En revanche, sur l’écriture et la conduite du scénario, il est impératif que les scénaristes, monteurs et réalisateurs cessent de hacher leur script dans le but de le complexifier inutilement. Par ailleurs, certains passages auraient mérité d’être supprimés (les pleurs de l’enfant d’Oppenheimer, ses histoires de cœur, l’alcoolémie de sa femme) tandis que certaines intrigues auraient mérité d’être écourtées. Par exemple, l’enquête administrative et pseudo-judiciaire de la Commission de l’Energie Atomique est d’une longueur insoutenable après deux heures de film assez plates sans être soporifiques. Le débat sur le renouvellement de l’habilitation de sécurité d’Oppenheimer et sur l’émergence du maccarthysme auraient pu être allégé.
A la fin du film, j'ai tout de suite eu une pensée pour ma conjointe qui m'avait amené là. Bien que je connaissais déjà sa réponse, je me suis tourné vers elle, le sourire mesquin jusqu'aux oreilles et les yeux injectés d'espièglerie pour lui poser la question fatidique : « Alors, as-tu aimé ce film ? ». Elle me répondit un très attendu : « Bah non, je n'aime pas les films politiques. Encore moins sur la politique américaine ». HAHAHAHAHAHA ! Mérité ! Impossible de cacher ma joie. La prochaine fois, elle me fouttra peut-être la paix !
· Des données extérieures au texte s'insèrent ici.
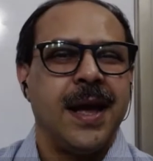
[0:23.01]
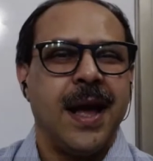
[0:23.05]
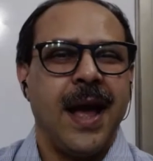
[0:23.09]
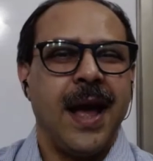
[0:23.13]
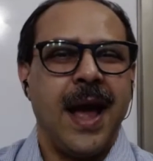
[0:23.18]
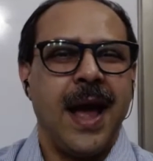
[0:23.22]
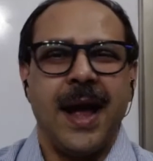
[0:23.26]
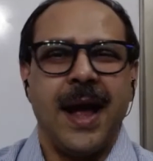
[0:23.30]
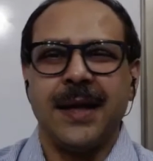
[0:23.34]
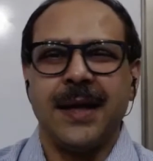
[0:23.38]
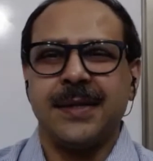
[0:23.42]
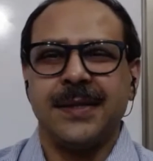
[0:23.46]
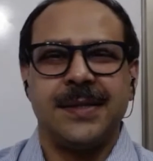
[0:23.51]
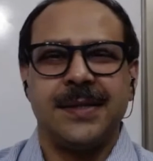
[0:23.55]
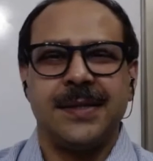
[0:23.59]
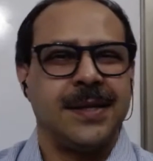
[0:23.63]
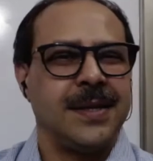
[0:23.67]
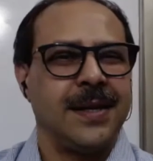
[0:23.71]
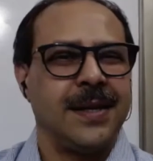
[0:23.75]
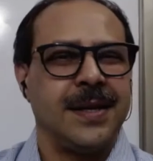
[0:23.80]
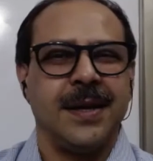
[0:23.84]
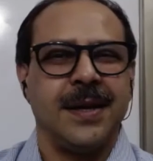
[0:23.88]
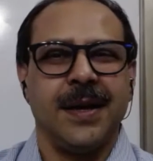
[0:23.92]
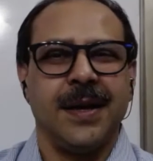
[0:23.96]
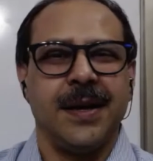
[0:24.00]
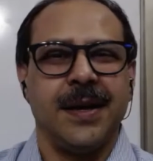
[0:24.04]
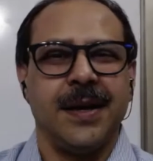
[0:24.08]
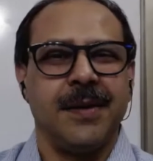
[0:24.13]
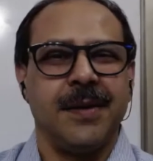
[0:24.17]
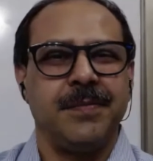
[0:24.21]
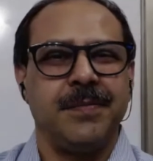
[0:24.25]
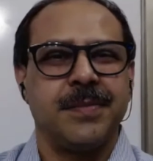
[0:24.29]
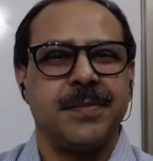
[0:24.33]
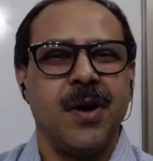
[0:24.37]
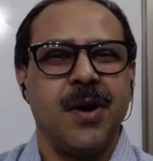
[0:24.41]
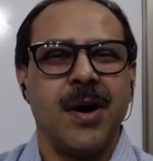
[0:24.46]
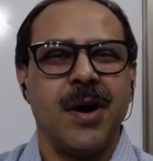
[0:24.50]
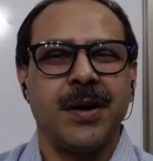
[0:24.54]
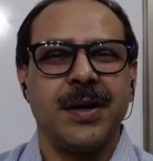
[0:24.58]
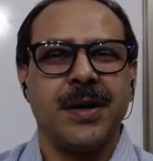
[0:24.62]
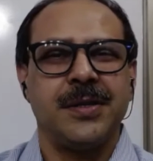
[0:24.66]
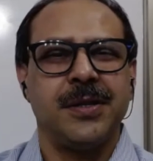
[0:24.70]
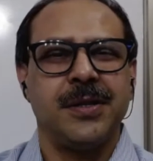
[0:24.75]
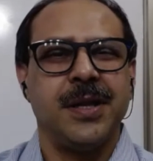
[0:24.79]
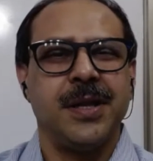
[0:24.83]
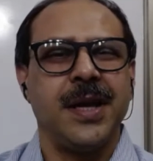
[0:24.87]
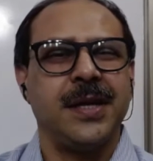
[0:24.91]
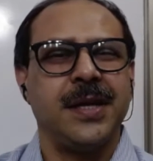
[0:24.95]
And
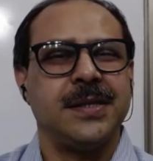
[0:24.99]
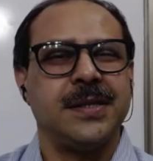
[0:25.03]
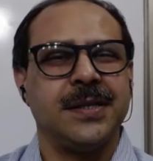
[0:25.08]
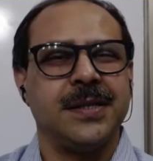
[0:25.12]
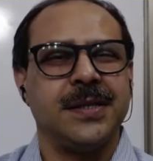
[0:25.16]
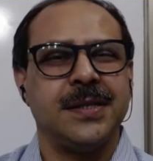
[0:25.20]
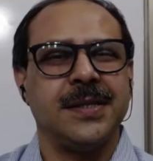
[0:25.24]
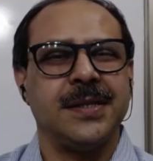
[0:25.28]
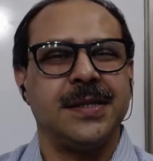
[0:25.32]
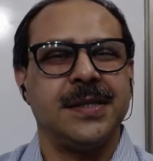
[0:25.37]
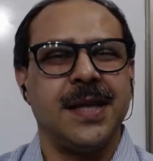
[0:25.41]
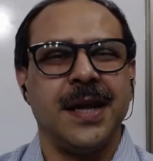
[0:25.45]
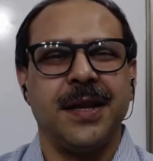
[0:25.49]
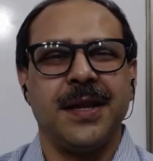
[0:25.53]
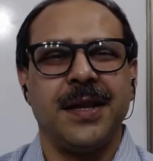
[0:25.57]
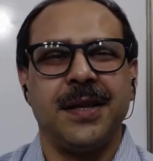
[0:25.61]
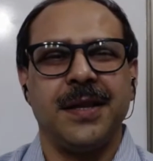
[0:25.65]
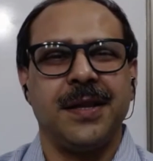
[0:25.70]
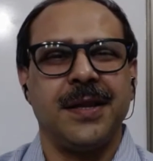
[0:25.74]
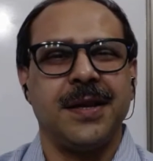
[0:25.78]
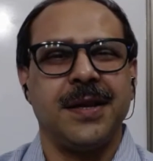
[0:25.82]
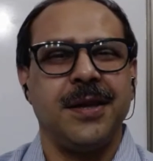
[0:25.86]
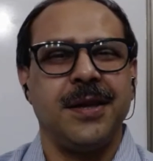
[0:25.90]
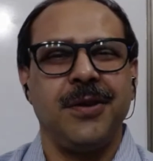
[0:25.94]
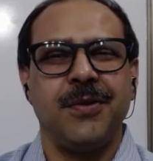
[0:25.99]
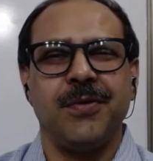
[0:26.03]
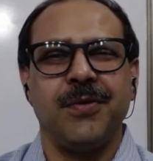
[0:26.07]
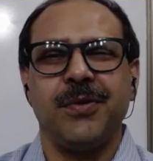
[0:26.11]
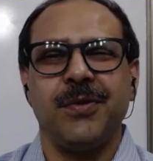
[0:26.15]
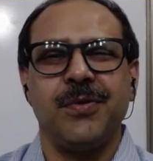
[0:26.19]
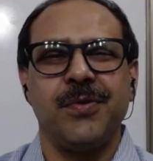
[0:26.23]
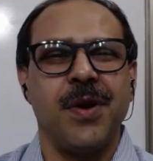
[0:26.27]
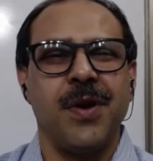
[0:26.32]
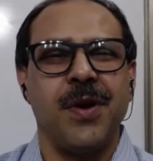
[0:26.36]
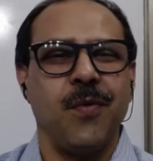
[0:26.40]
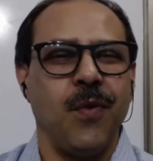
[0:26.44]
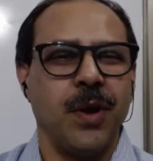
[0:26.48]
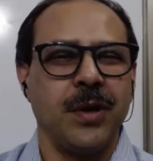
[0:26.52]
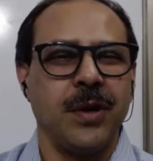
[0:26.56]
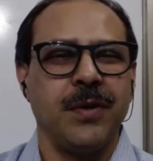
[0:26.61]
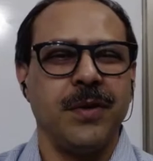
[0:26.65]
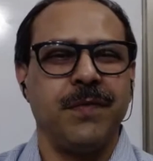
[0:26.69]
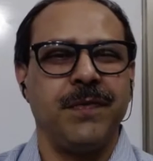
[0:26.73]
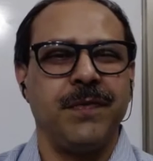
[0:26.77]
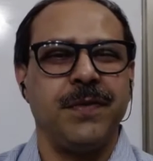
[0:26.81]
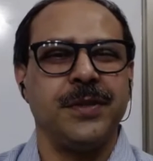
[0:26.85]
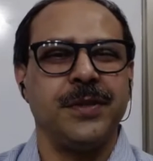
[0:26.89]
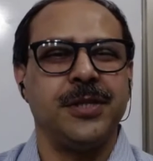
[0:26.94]
congratulations that you do a
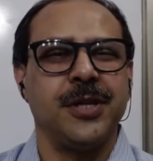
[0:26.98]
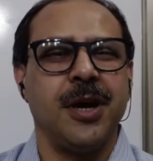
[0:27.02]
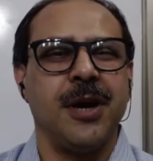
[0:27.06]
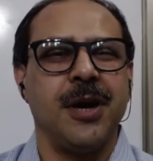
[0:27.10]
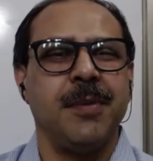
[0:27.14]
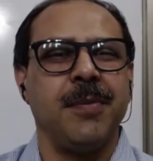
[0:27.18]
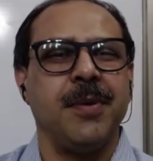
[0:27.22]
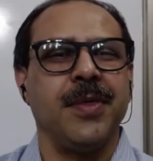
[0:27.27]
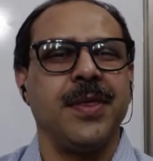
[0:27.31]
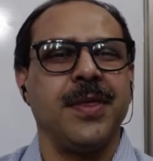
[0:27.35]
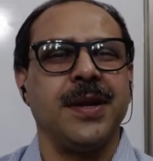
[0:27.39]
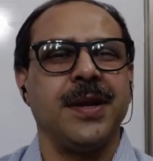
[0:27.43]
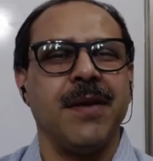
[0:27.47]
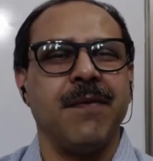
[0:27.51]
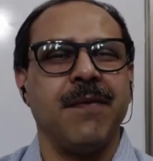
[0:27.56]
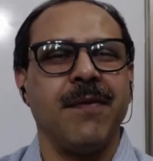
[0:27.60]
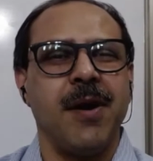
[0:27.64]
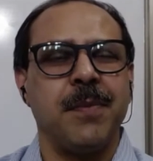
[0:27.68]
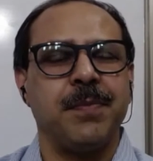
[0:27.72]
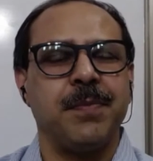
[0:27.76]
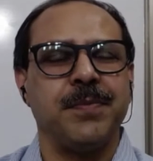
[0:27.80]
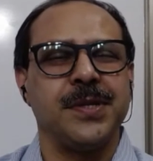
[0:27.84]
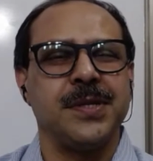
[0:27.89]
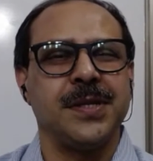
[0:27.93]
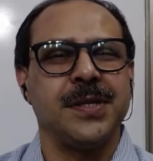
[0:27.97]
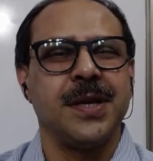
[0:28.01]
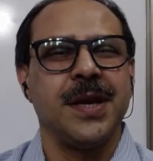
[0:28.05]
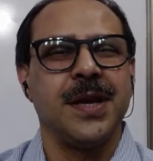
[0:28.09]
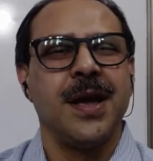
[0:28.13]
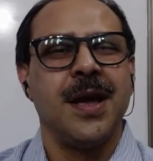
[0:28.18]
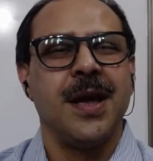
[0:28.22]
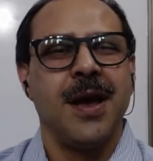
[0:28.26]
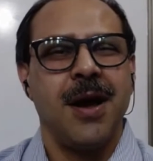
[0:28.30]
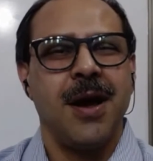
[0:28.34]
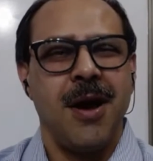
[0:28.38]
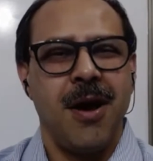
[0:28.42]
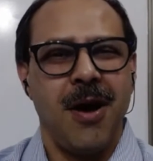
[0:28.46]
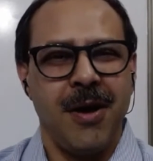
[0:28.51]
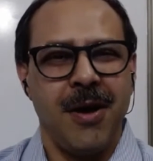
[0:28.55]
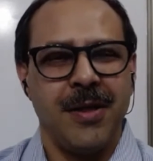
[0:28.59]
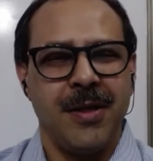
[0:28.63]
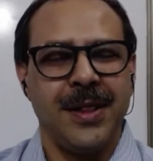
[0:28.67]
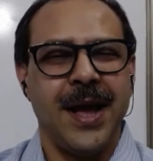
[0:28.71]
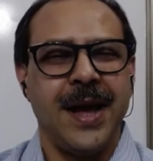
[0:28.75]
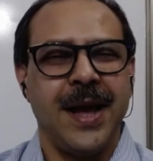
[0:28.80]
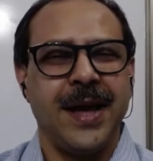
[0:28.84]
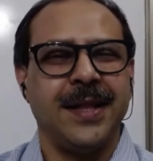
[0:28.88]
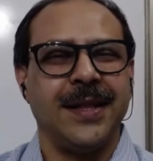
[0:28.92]
wonderful job on the DevOps
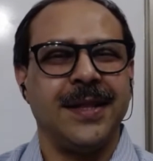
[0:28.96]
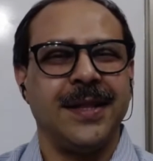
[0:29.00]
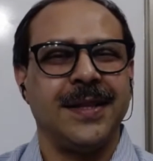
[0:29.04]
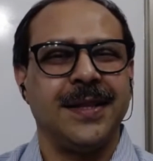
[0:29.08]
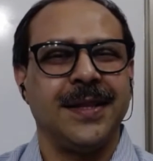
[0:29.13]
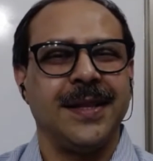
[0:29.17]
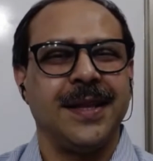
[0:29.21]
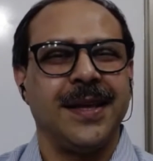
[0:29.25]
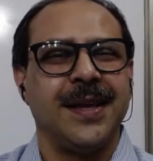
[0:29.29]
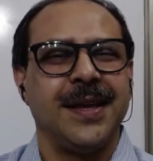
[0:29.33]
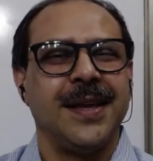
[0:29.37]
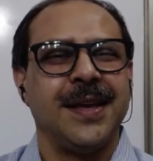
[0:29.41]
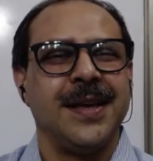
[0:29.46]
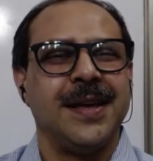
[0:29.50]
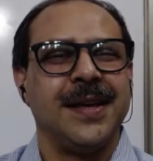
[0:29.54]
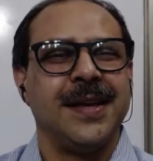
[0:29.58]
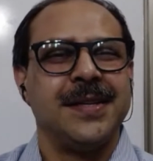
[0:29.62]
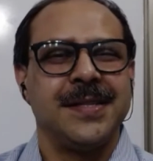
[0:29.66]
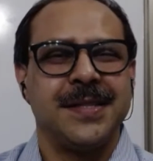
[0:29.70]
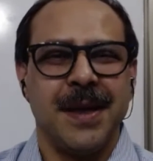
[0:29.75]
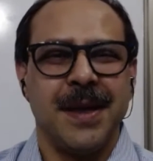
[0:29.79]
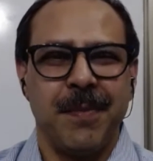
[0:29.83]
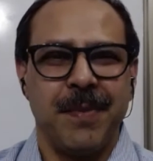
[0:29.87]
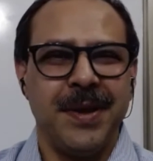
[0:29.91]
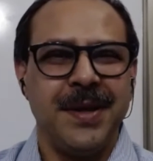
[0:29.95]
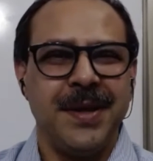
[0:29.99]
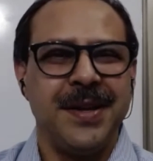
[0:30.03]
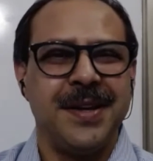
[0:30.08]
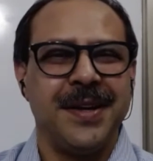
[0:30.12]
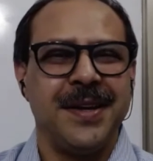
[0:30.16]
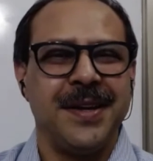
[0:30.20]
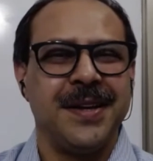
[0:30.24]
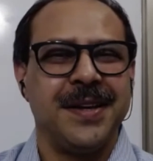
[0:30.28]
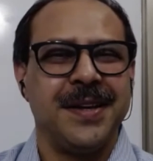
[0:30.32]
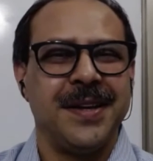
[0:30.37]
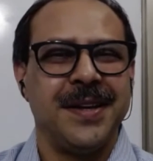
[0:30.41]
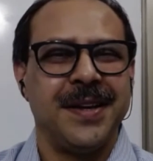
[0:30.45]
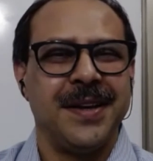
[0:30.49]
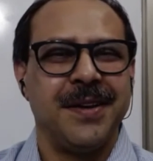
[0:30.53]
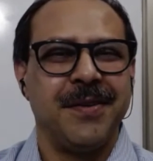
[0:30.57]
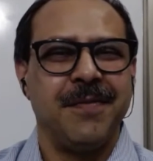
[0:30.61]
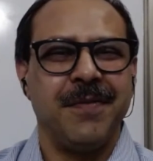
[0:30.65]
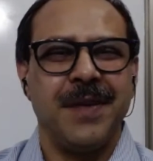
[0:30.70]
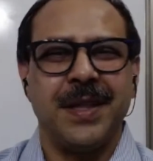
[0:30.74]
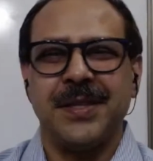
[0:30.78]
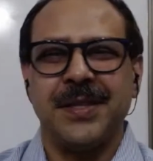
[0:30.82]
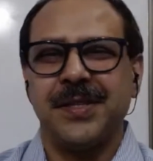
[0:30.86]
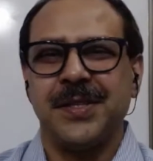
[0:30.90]
Online Summit
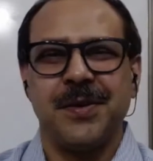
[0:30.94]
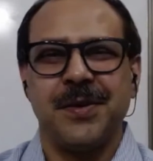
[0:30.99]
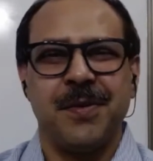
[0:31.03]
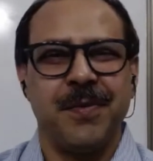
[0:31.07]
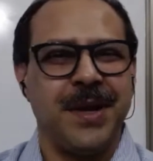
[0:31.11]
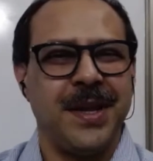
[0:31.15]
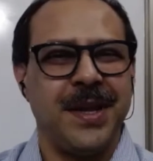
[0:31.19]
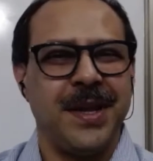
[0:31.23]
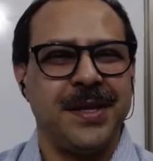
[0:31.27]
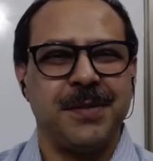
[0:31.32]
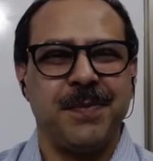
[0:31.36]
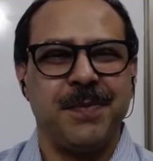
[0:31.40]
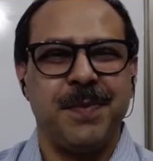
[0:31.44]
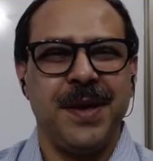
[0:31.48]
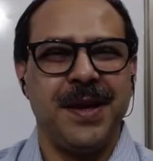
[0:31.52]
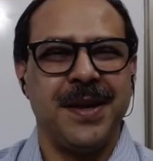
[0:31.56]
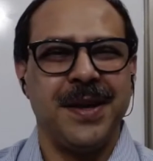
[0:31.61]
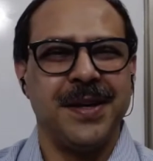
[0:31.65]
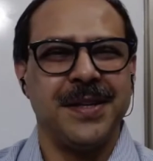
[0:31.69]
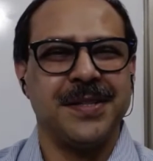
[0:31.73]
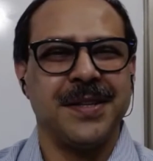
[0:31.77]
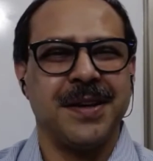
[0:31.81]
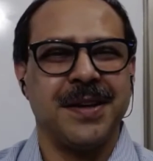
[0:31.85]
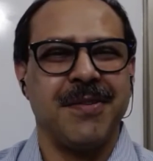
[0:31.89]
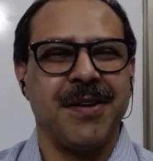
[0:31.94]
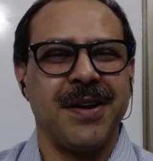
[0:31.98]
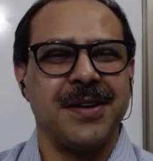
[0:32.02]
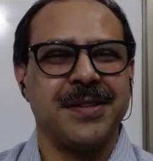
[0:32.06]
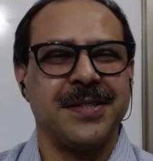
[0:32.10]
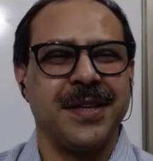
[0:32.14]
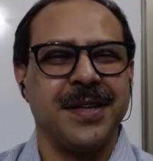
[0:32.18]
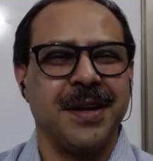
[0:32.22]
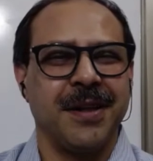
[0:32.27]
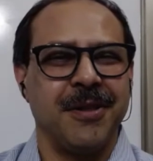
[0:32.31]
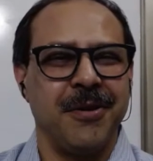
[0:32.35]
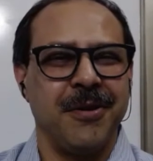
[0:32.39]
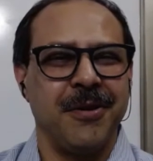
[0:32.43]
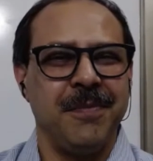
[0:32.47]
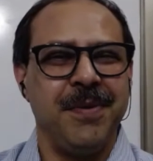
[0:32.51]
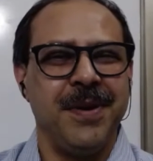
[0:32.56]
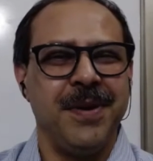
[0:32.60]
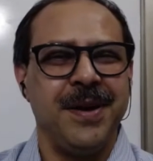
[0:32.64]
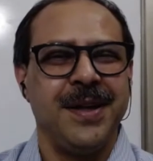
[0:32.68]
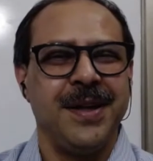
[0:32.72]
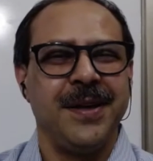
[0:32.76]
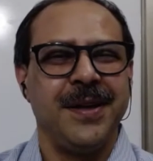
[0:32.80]
with so many speakers across the globe.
Pour ma part, ce métrage mérite un honorable 7/10. Pour aller plus haut, il aurait fallu revoir le rythme, synthétiser certains passages et produire des plans iconiques. Compte tenu du thème, j’attendais un son dévastateur et des images plus spectaculaires, plus époustouflantes dans les moments clés. Heureusement, je me suis consolé avec Irlande vs Afrique du Sud.